Realmente, a voz de Sean Connery, o seu timbre, a sua pronúncia, são distintivos e até objecto de algum gozo (coisa que o próprio, por regra, não achava grande graça).
Recordo este episódio porquanto agora que James Earl Jones já não está fisicamente entre nós, também ele é comummente referido como possuidor de uma voz única. Qualquer interpretação sua frente às câmaras ou num palco, qualquer narração, ganhava uma dimensão de solenidade e de profundidade impossível de não ser notada e identificada.
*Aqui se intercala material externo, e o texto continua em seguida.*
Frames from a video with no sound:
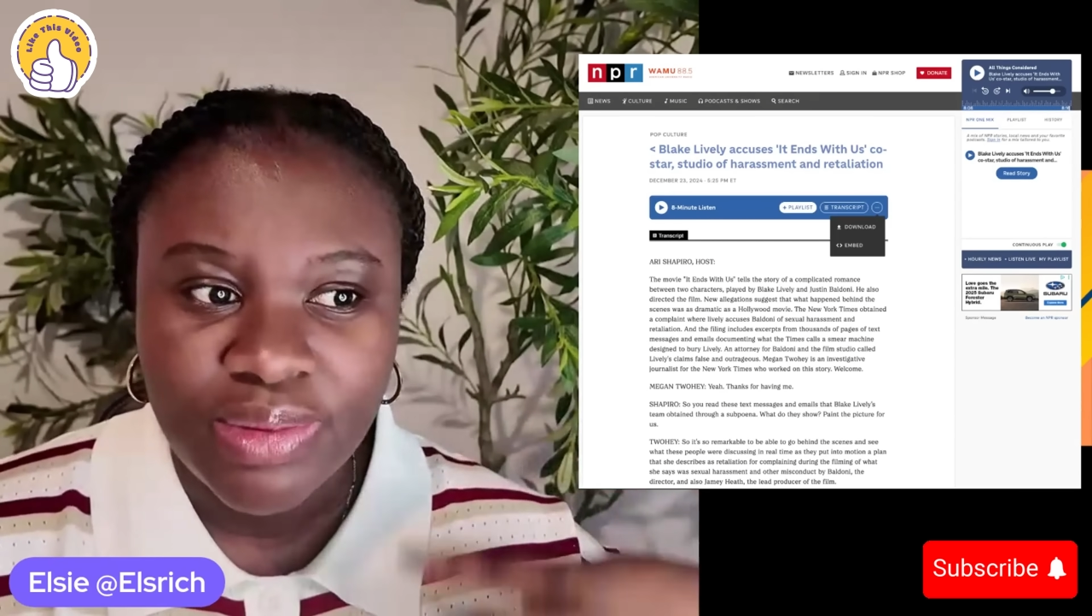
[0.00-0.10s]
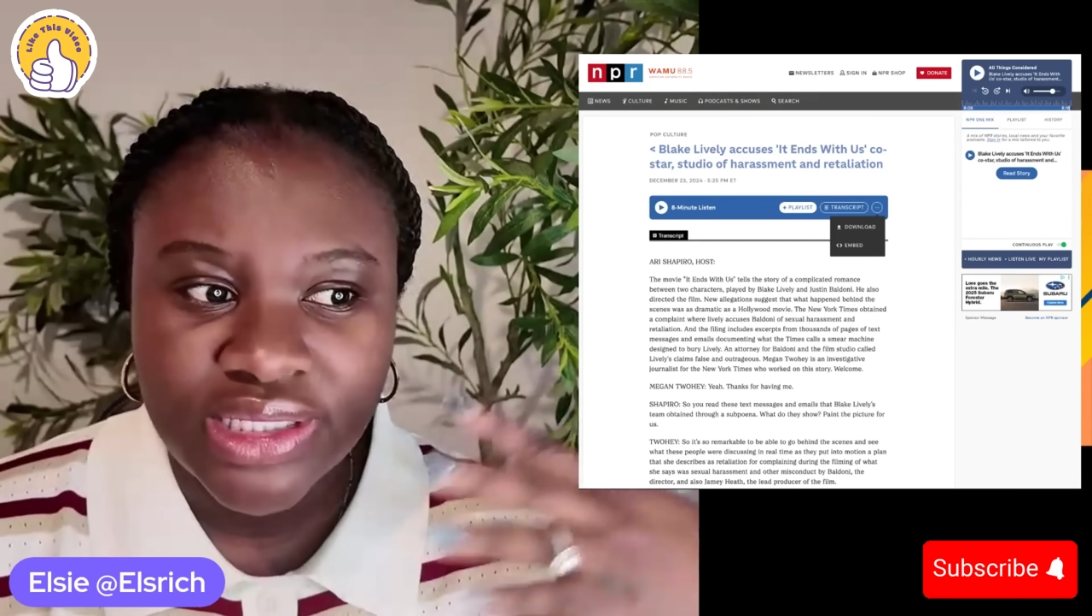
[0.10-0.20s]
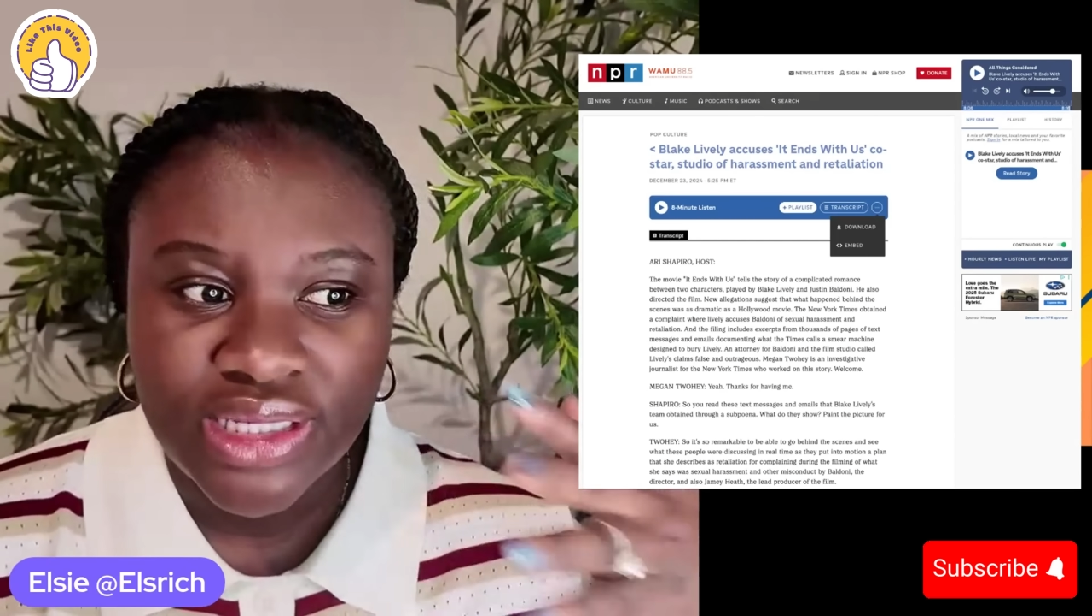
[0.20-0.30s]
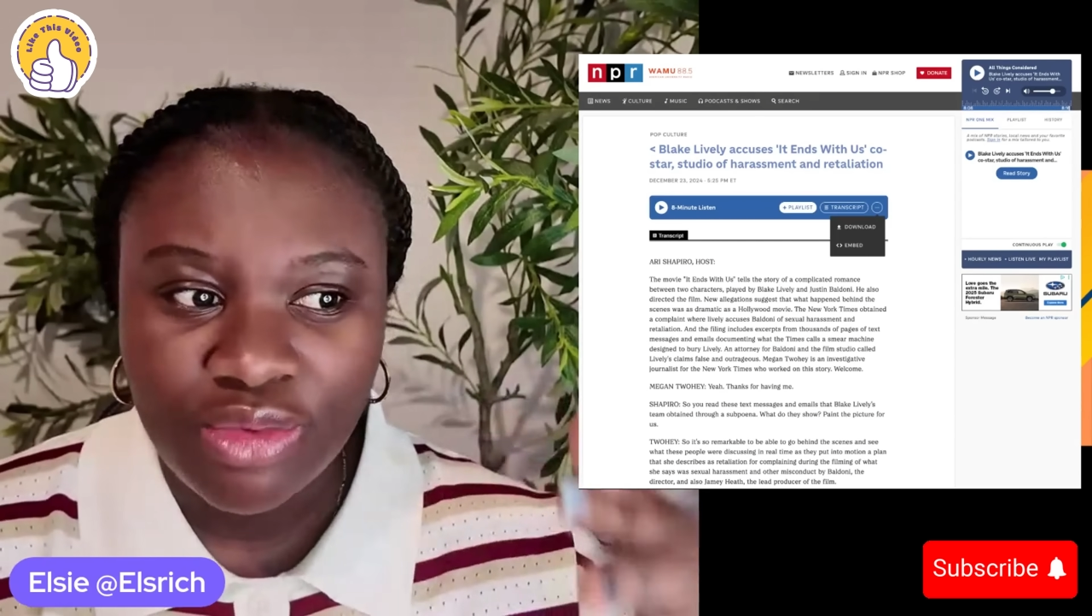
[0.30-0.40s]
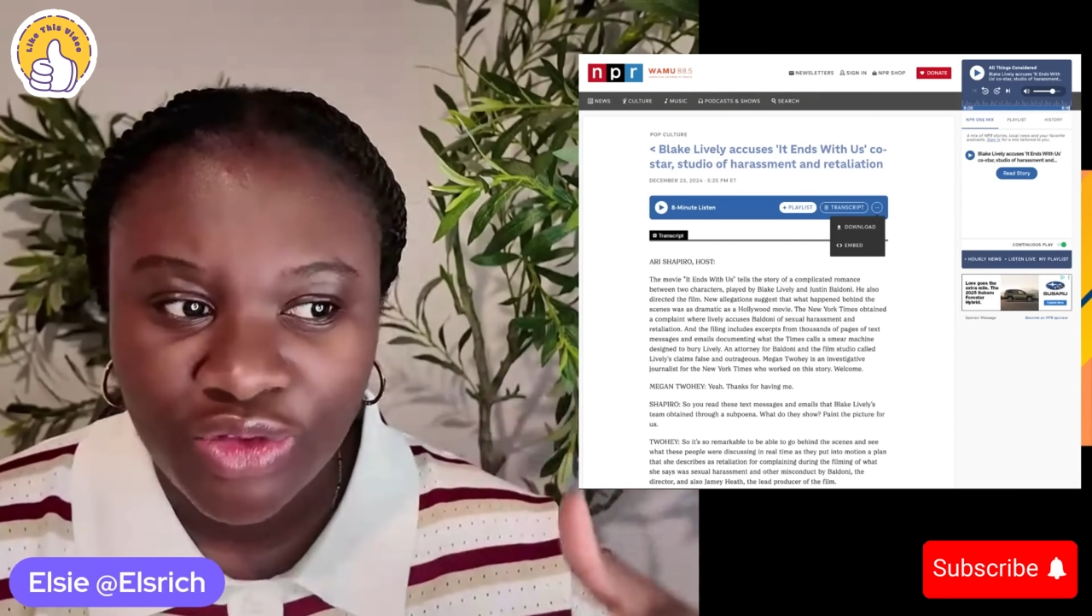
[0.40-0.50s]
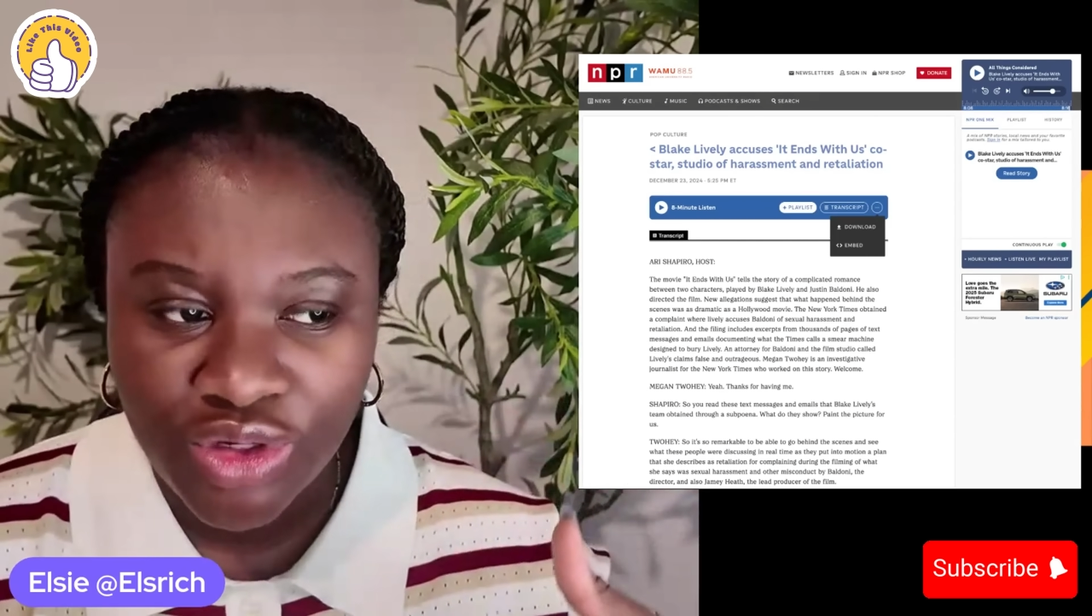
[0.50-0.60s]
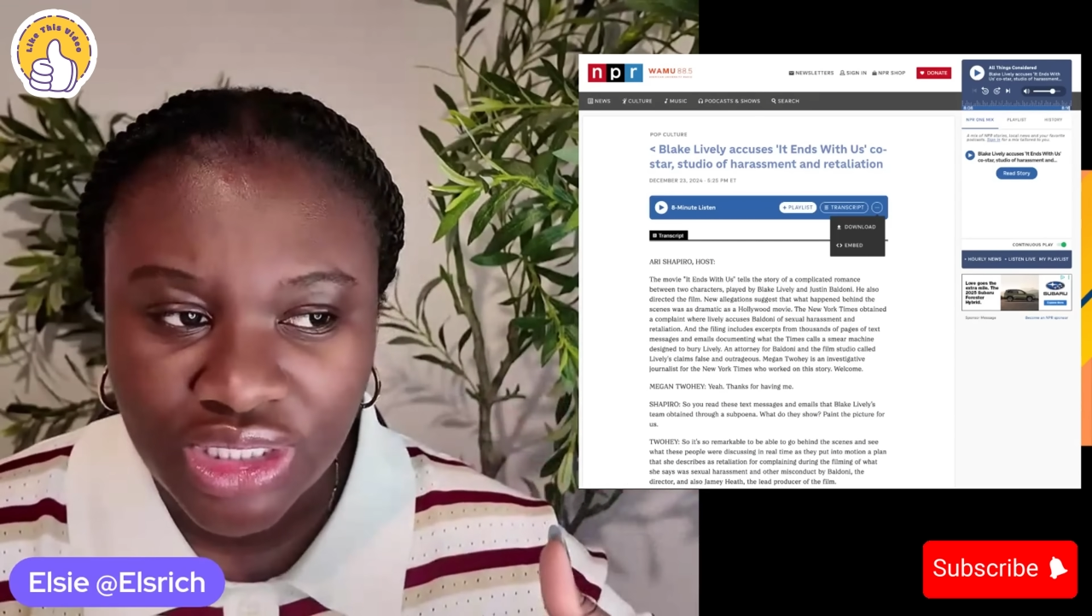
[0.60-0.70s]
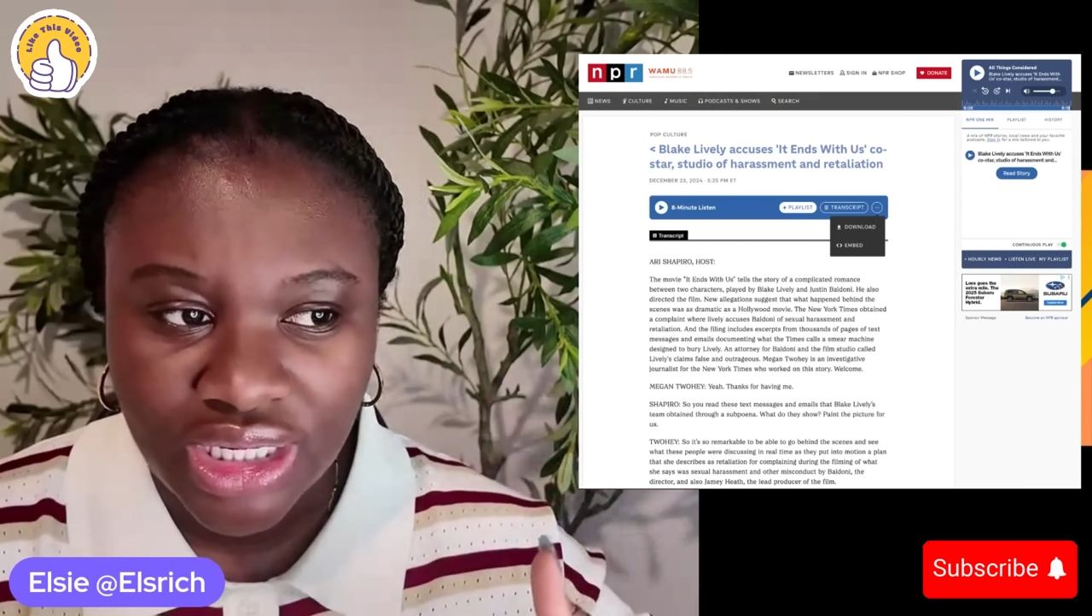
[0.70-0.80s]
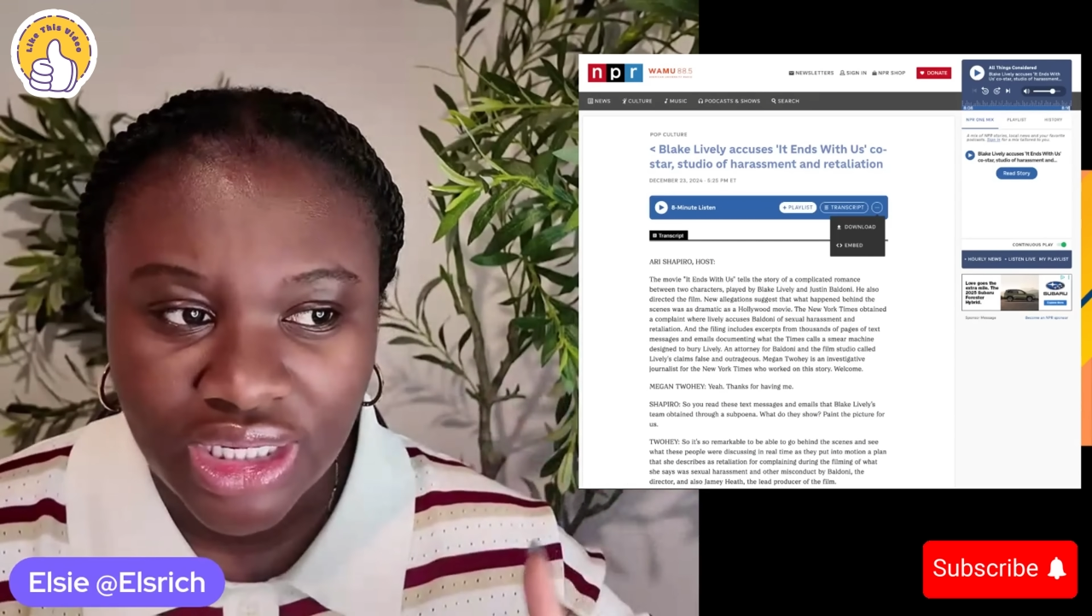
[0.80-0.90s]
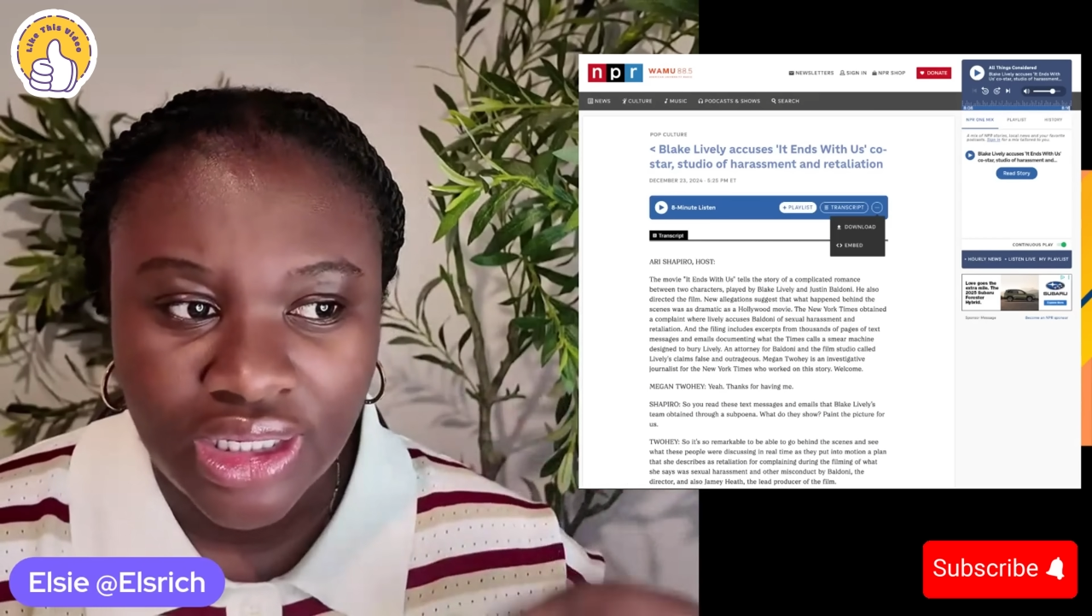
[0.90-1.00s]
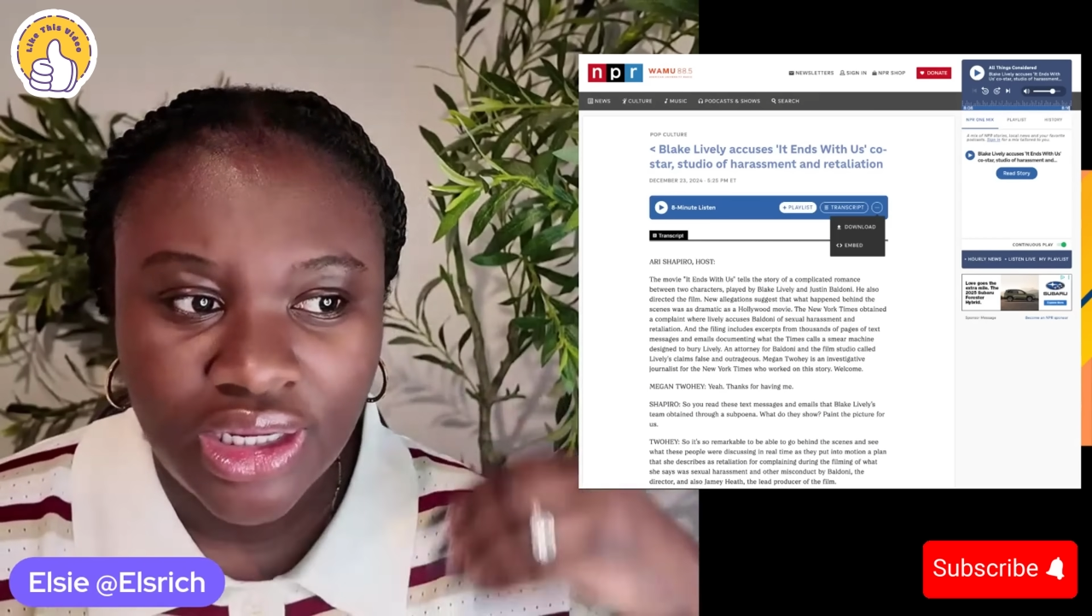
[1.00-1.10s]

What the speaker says: but some of you did.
Do drama à comédia, da ficção científica ao policial, muitos foram os estilos em que interpretou as suas personagens. Mas, para mim, a sua grande interpretação foi a de Douglass Dilman, no filme “O Homem” – uma adaptação cinematográfica da obra literária homónima do grande escritor norte-americano Irving Wallace, levada a cabo com Rod Serling.
A imensidão que representa um só homem – Douglass Dilman, o primeiro negro a tornar-se presidente dos EUA -, de Senador a Presidente, por todo um calvário de circunstâncias e das suas respectivas forças, tecido pela sua raça, pelas responsabilidades do cargo, pela sua vida privada, por todos aqueles que o rodeiam e pelo acaso, é interpretada de forma absolutamente genuína por James Earl Jones. Tão genuína, quanto a sua voz. Numa clara e perene prova da sua excelência.
A sua voz, as suas interpretações, ficarão para sempre entre nós.